Libya: Serious Abuses Persist

by via HRW
(Washington, DC, January 3, 2008) – Despite some improvements in recent years, Libyan citizens still suffer serious human rights abuses, Human Rights Watch said today ahead of a visit to the United States by Libya’s foreign minister. Human Rights Watch cited the absence of a free press, the ban on independent organizations, the torture of detainees, and the continued incarceration of political prisoners.
Libyan Foreign Minister Abdelrahman Shalgam is meeting his US counterpart, Condoleezza Rice, in Washington on January 3, 2008. Relations between the United States and oil-rich Libya have warmed, centering on business ties and counterterrorism, since Libya renounced terrorism and its weapons of mass destruction programs. The countries resumed full diplomatic relations in 2006 after a 27-year hiatus.

“We welcome improved relations between Libya and the US, but not at the expense of political prisoners, torture victims, and other Libyans who suffer abuse,” said Sarah Leah Whitson, Human Rights Watch’s Middle East and North Africa director. “The relationship may be driven by oil contracts and counterterrorism efforts, but it should include serious talk on improving human rights and the rule of law.”

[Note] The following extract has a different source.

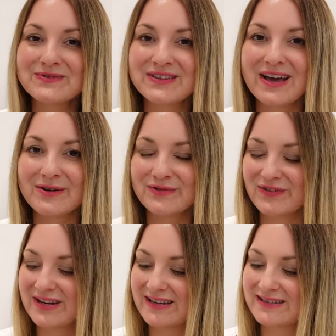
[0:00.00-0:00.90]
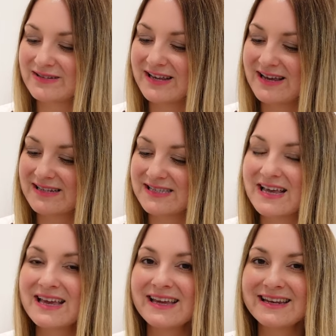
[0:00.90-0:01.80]
of the outfit ideas
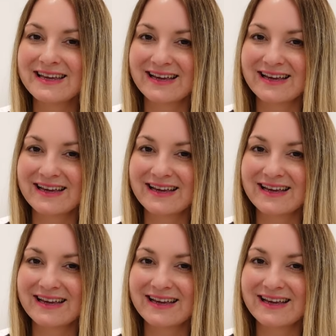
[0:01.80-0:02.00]
in a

Human Rights Watch has documented three cases of political prisoners who have been “disappeared” in the past 18 months. Their cases and other human rights violations are detailed in a briefing paper released by Human Rights Watch today, “Libya: Rights at Risk."

One section of the paper documents the continued detention without charge of two Libyan men returned to Libya by the US government from Guantanamo Bay. The United States, acting in part on Libyan promises of humane treatment, sent Muhammad Abdallah Mansur al-Rimi to Libya in December 2006, followed by Sofian Ibrahim Hamad Hamoodah in September 2007.